**Directions:**
Would you repeat the entries below exactly and omit the pictures?

**Stored items:**
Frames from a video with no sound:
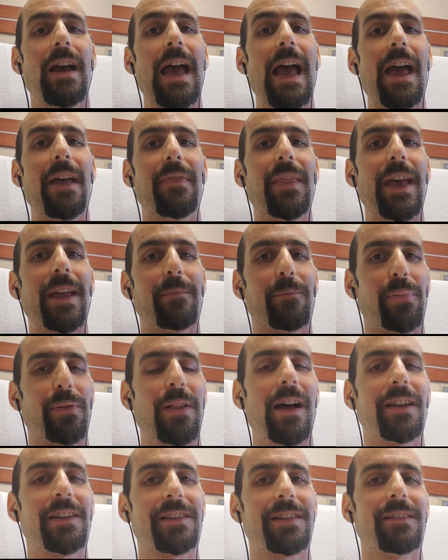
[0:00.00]
And then
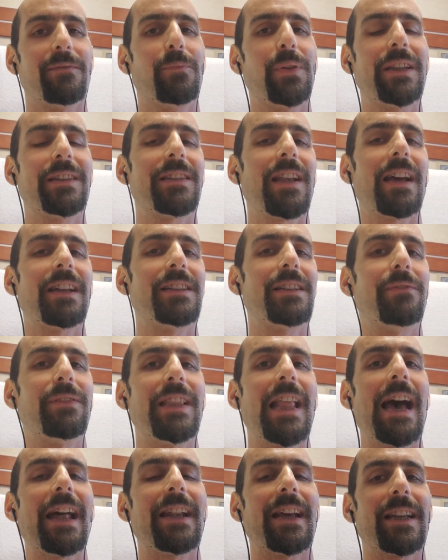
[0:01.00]
plus, besides even
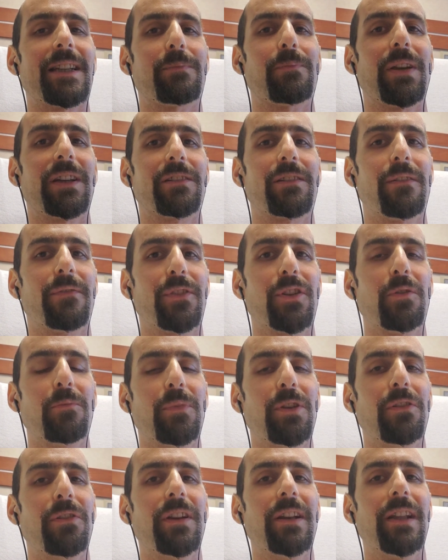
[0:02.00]
that aspect of
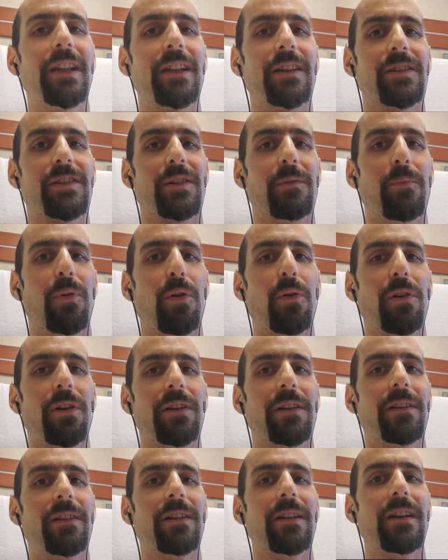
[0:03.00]
community and
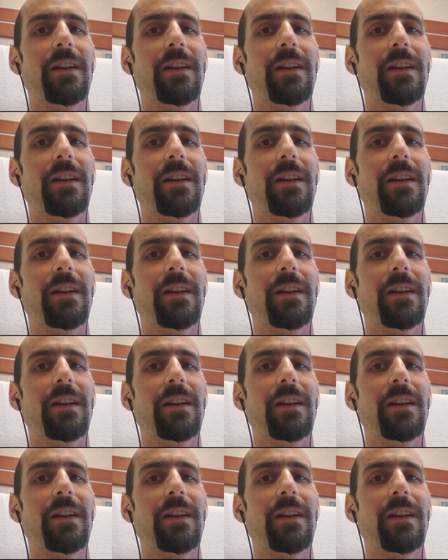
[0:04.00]
support,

**Reply:**
Frames from a video with no sound:
[0:00.00]
And then
[0:01.00]
plus, besides even
[0:02.00]
that aspect of
[0:03.00]
community and
[0:04.00]
support,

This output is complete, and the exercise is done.